Write out again each line of the material below, unchanged, from the first one to the line that holds "[00:08:06.73]".
# # # # #
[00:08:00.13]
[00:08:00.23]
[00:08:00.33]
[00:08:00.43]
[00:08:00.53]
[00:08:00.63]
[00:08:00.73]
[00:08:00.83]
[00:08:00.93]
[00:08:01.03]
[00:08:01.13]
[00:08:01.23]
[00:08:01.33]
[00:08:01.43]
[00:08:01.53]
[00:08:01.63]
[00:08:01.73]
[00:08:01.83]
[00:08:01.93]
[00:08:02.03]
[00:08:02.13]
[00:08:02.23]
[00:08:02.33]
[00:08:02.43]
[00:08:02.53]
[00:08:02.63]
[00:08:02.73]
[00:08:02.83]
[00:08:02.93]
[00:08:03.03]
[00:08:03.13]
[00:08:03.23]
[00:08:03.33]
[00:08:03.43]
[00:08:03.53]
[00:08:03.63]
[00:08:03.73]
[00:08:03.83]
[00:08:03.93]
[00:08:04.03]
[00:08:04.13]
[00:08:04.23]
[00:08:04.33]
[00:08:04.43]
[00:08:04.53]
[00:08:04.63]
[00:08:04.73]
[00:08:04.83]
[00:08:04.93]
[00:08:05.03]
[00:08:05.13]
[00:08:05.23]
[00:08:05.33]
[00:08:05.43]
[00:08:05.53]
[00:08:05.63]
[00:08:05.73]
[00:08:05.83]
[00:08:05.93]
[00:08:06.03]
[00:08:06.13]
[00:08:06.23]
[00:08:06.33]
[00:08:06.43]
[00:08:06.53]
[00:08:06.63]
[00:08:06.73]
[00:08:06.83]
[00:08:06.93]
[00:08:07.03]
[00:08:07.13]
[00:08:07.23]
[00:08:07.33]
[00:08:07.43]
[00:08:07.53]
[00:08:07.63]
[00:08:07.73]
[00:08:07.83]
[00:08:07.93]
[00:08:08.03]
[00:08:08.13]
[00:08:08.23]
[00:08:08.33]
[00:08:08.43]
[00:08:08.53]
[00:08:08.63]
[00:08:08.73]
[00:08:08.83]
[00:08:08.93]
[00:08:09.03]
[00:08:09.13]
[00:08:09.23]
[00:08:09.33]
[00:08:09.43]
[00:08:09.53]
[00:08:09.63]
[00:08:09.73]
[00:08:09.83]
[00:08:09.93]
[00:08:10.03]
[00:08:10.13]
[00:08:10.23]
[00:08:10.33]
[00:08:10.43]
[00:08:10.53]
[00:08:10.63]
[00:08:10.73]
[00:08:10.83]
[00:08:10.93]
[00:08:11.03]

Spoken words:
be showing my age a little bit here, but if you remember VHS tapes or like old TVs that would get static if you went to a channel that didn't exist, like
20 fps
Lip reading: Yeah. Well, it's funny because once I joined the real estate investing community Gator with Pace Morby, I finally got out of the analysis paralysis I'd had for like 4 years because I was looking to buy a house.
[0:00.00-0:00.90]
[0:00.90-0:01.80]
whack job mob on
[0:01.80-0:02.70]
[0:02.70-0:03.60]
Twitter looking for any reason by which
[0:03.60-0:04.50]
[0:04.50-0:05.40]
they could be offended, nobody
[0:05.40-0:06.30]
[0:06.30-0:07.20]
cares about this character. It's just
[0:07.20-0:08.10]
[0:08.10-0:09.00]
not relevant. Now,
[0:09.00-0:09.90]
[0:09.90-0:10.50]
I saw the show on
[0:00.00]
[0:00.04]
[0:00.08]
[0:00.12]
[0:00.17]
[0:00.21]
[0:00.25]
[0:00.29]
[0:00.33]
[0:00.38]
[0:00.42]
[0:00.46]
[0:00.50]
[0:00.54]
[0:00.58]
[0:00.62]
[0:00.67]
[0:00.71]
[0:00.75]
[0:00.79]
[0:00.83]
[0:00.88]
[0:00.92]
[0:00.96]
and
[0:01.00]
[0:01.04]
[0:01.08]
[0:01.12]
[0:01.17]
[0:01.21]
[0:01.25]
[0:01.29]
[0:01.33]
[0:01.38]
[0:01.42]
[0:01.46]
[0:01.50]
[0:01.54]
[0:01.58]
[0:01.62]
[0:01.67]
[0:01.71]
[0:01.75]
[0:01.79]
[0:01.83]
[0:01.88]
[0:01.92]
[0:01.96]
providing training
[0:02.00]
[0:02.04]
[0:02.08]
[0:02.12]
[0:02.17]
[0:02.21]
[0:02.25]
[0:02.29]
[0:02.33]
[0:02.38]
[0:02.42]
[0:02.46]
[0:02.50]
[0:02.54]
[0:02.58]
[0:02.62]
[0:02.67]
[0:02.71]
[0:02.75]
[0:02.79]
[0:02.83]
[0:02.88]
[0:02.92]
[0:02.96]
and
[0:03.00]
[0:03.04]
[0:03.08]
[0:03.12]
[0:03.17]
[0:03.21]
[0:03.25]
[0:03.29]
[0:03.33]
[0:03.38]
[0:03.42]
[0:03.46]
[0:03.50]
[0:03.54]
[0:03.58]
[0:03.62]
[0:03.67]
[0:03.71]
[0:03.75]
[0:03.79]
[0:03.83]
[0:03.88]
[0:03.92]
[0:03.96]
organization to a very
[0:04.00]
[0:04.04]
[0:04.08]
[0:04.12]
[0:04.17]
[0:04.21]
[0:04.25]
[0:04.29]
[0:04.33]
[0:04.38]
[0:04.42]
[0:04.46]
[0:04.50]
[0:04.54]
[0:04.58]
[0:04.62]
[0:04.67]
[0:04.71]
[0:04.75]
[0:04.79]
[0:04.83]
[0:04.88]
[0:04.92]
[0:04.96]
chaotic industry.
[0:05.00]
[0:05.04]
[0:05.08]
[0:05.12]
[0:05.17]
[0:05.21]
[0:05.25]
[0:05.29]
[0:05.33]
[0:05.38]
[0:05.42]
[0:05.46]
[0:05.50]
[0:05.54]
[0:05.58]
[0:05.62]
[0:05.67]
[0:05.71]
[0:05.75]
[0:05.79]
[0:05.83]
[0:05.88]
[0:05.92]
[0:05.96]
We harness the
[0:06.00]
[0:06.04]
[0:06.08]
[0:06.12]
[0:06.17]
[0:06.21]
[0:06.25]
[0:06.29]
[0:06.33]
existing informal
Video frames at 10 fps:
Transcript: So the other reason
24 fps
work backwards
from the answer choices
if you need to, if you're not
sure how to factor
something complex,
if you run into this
# # # # #
- [Reply to the exercise]
[00:08:00.13]
[00:08:00.23]
[00:08:00.33]
[00:08:00.43]
[00:08:00.53]
[00:08:00.63]
[00:08:00.73]
[00:08:00.83]
[00:08:00.93]
[00:08:01.03]
[00:08:01.13]
[00:08:01.23]
[00:08:01.33]
[00:08:01.43]
[00:08:01.53]
[00:08:01.63]
[00:08:01.73]
[00:08:01.83]
[00:08:01.93]
[00:08:02.03]
[00:08:02.13]
[00:08:02.23]
[00:08:02.33]
[00:08:02.43]
[00:08:02.53]
[00:08:02.63]
[00:08:02.73]
[00:08:02.83]
[00:08:02.93]
[00:08:03.03]
[00:08:03.13]
[00:08:03.23]
[00:08:03.33]
[00:08:03.43]
[00:08:03.53]
[00:08:03.63]
[00:08:03.73]
[00:08:03.83]
[00:08:03.93]
[00:08:04.03]
[00:08:04.13]
[00:08:04.23]
[00:08:04.33]
[00:08:04.43]
[00:08:04.53]
[00:08:04.63]
[00:08:04.73]
[00:08:04.83]
[00:08:04.93]
[00:08:05.03]
[00:08:05.13]
[00:08:05.23]
[00:08:05.33]
[00:08:05.43]
[00:08:05.53]
[00:08:05.63]
[00:08:05.73]
[00:08:05.83]
[00:08:05.93]
[00:08:06.03]
[00:08:06.13]
[00:08:06.23]
[00:08:06.33]
[00:08:06.43]
[00:08:06.53]
[00:08:06.63]
[00:08:06.73]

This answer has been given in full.